I recently read a study that claims photographing our experiences impairs our ability to remember them. That isn’t the case for me. What I’ve photographed over the years comes back viscerally to me when I review old negatives in a way those not photographed can’t. Looking through contact sheets from my Grand St years, I’d spy a person I hadn’t thought of in 40 years, and instantly their name and some buried memory involving them would come back to me.

The difference may be this: today, iPhone photography is so quick and easy, so constantly available, that it’s become a rote, unthinking activity. I watched 17 y/o’s at a birthday party last night, hundreds of photos snapped with iPhones – along with the required gathering around the screen to look at the results, most destined for the digital trash can. Watching these kids – the same age as I was when I took those Grand St photos, I couldn’t help think that they were missing much of the experience itself, staring at their screens, texting instead of chatting, obsessively photographing the particulars – the food, the drink, the conviviality forced for the camera – instead of experiencing it.

Either that, or it’s become a means of distancing oneself from an activity, a way of keeping reality at arm’s length. You see this in art museums or tourist destinations, people with phone out, staring at screens, not experiencing what’s around them.

Film photography has, for me, always been about being in the experience, both the experience of the photographic act and the experience of what’s in front of me.

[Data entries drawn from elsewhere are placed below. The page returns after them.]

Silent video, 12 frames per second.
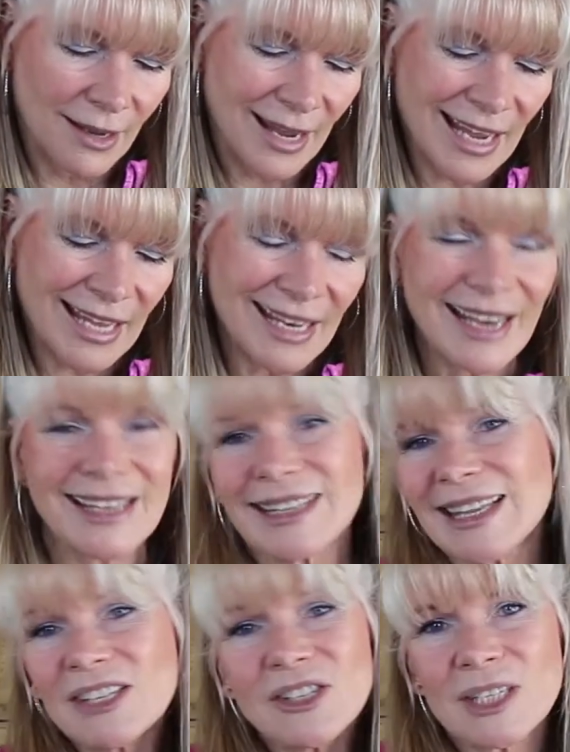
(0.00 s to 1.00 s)
And
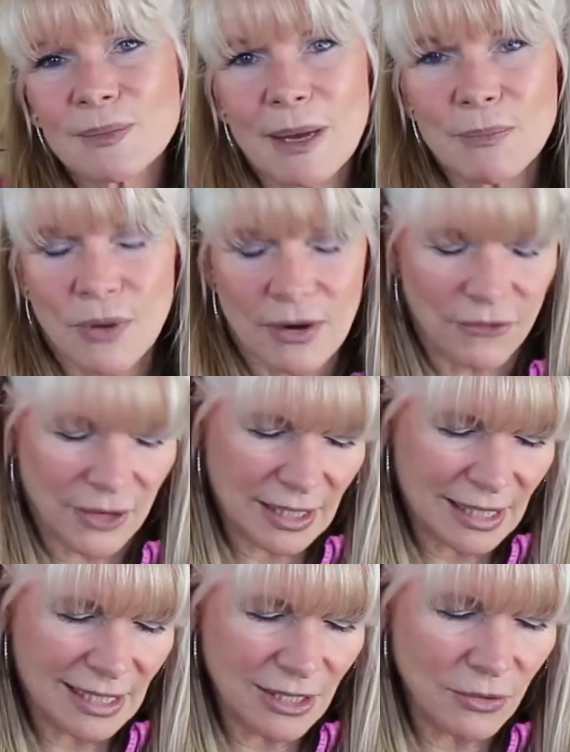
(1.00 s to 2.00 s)
that's just my
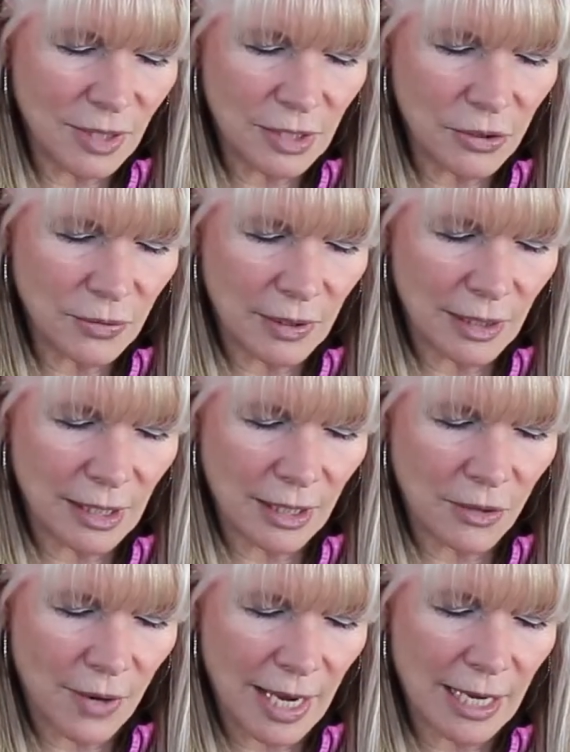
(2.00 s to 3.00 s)
preference. You can do it,
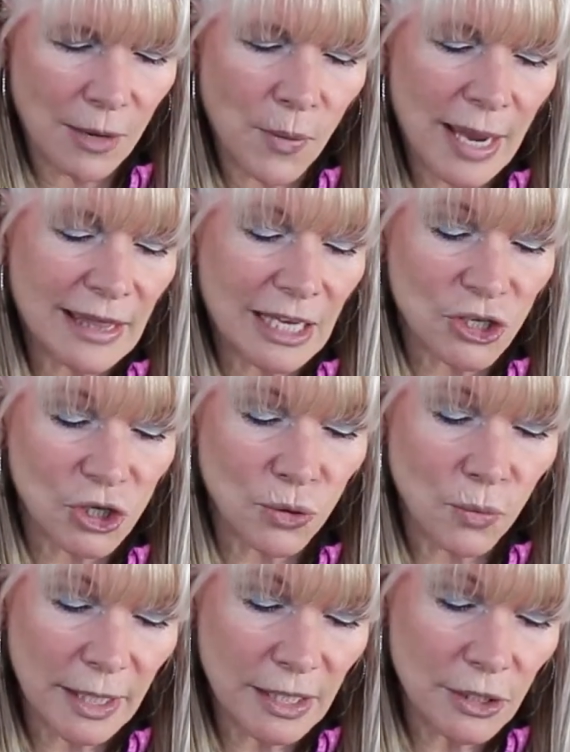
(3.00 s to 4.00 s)
any way that you
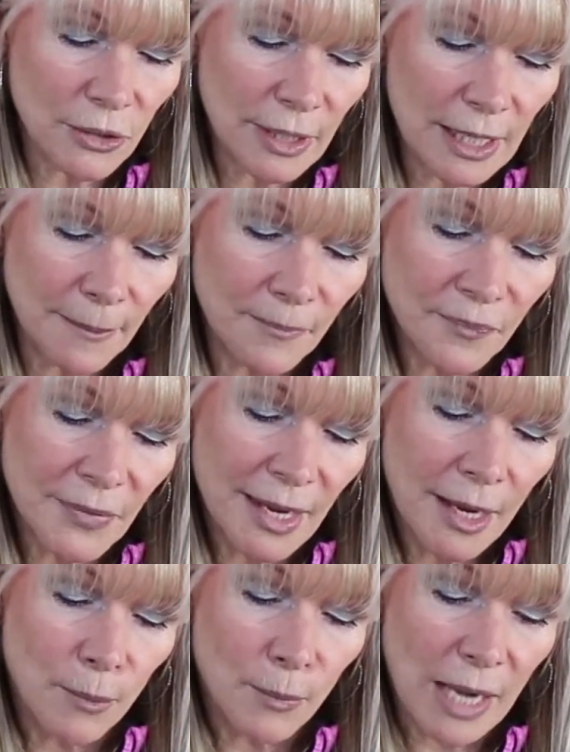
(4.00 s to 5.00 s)
want to do it.
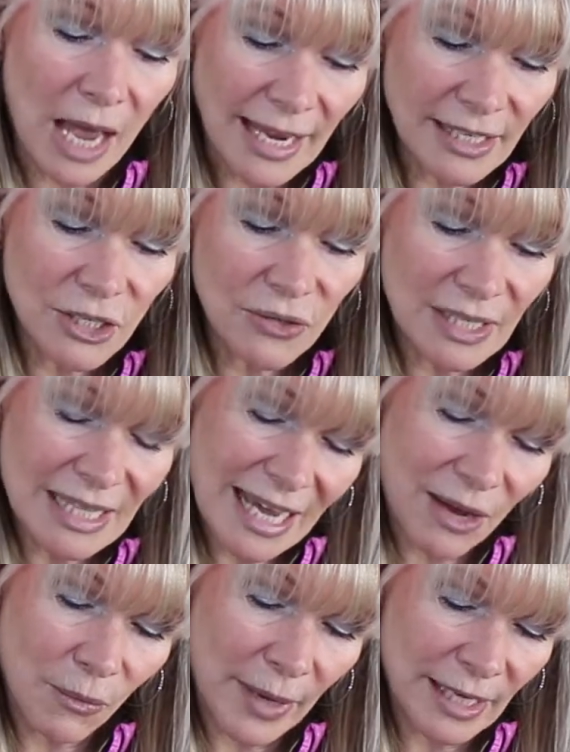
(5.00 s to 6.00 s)
But I do it
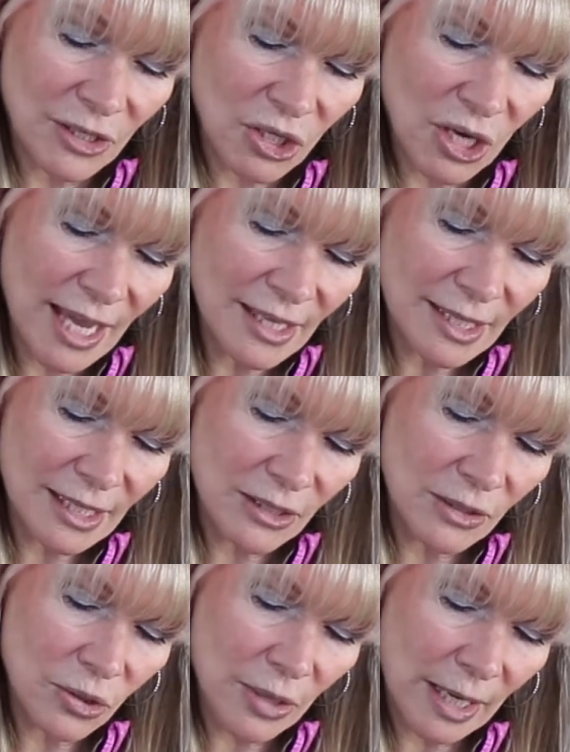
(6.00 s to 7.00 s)
that way just
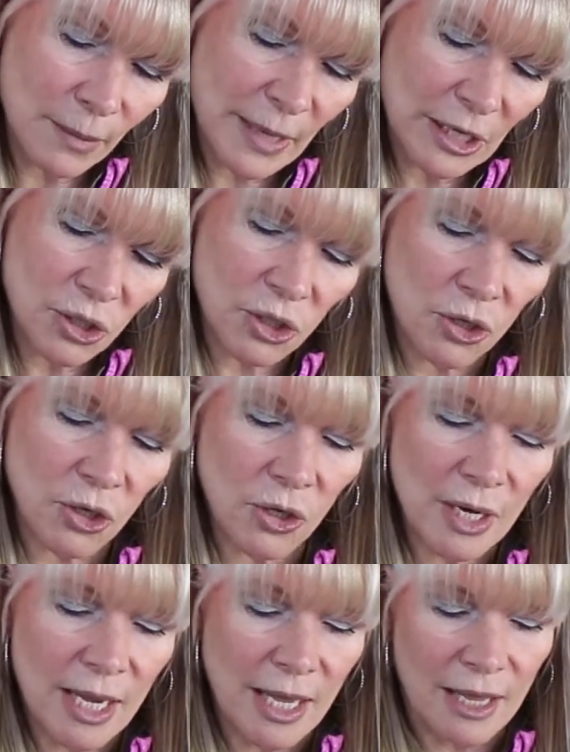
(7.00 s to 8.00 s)
to try to make
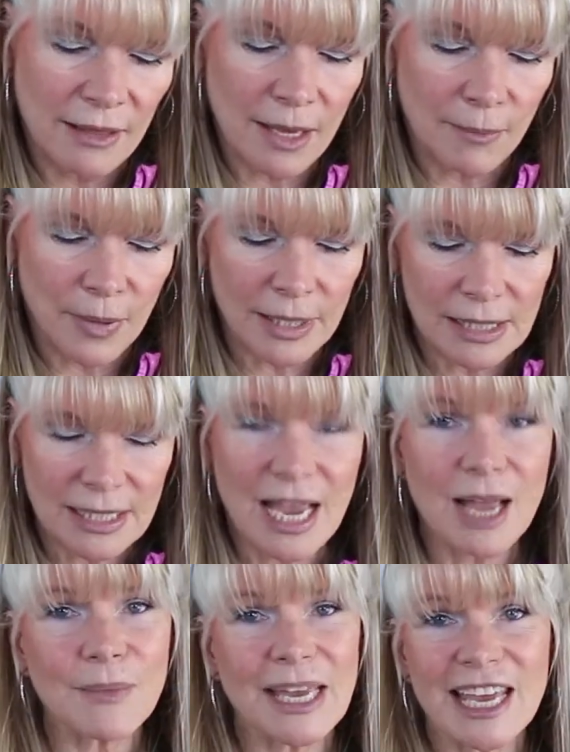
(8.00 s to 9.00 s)
sure that by the
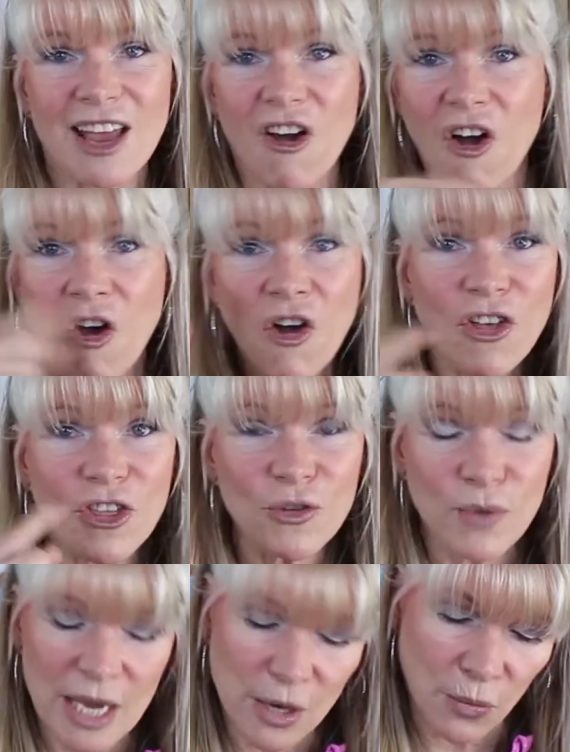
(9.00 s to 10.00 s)
time I get all
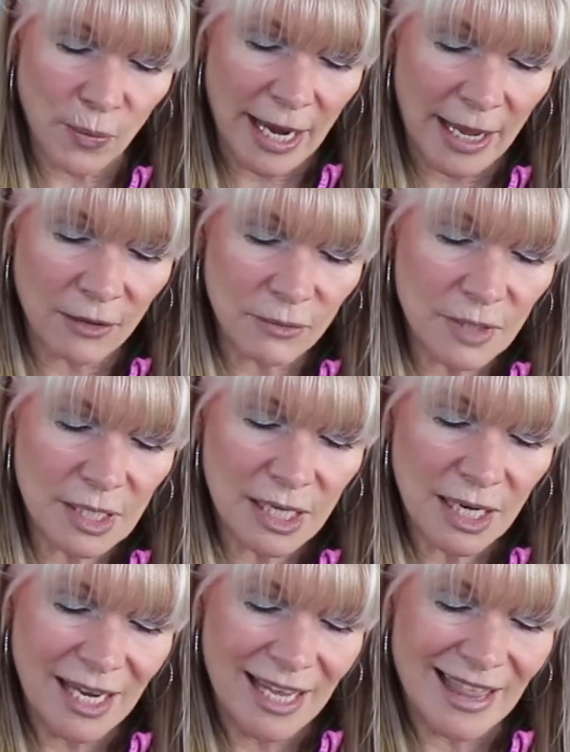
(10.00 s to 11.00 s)
the way
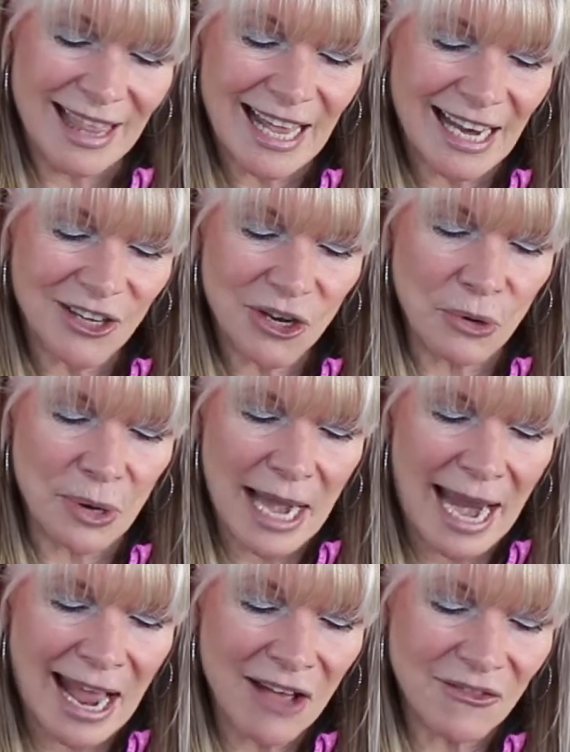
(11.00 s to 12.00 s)
around, that I don't
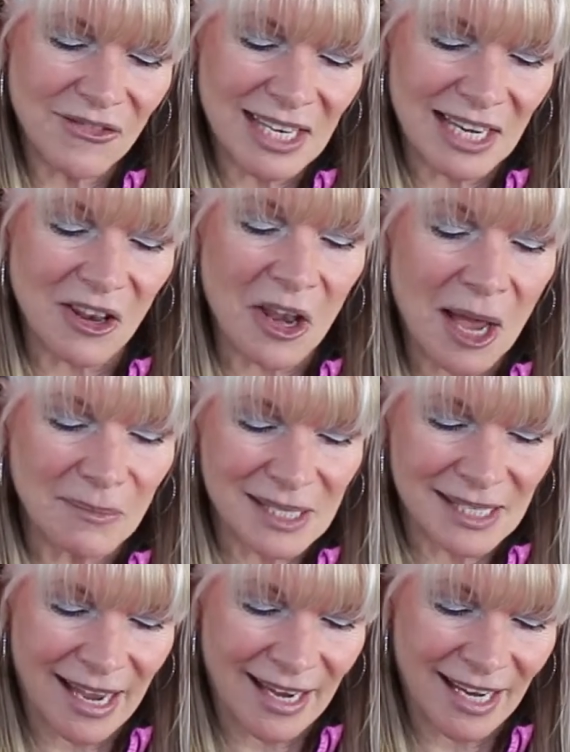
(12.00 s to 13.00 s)
have it
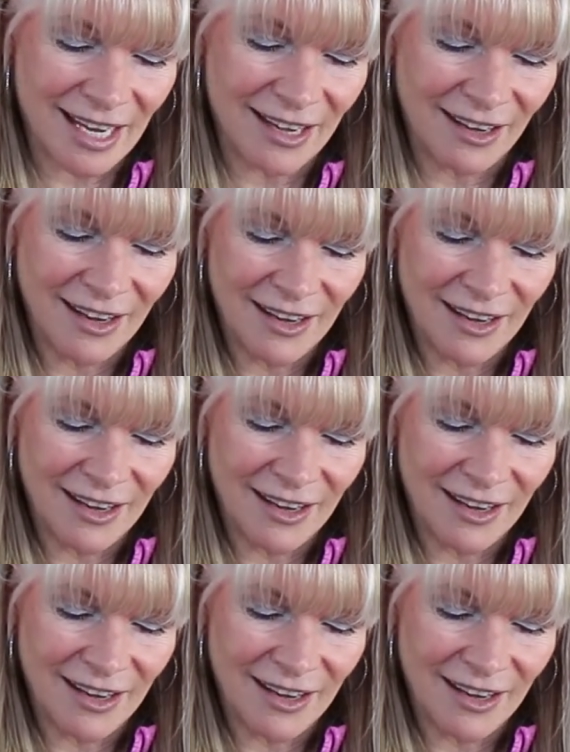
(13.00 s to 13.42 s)
lopsided.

It brings with it a level of mindfulness, an intentionality that comes from a certain focus required of a manual camera and film. It’s the sort of mindfulness that creates enduring memories – and tangible negatives to refer to years later. I can still remember passing that Leica between us, 40 years ago, sitting in my living room on 9 Grand Street with that girl. I remember her name, the contours of her body, the things we did. Had I grown up in the digital age, I’m not sure I’d have either those photos or those memories. Something to think about.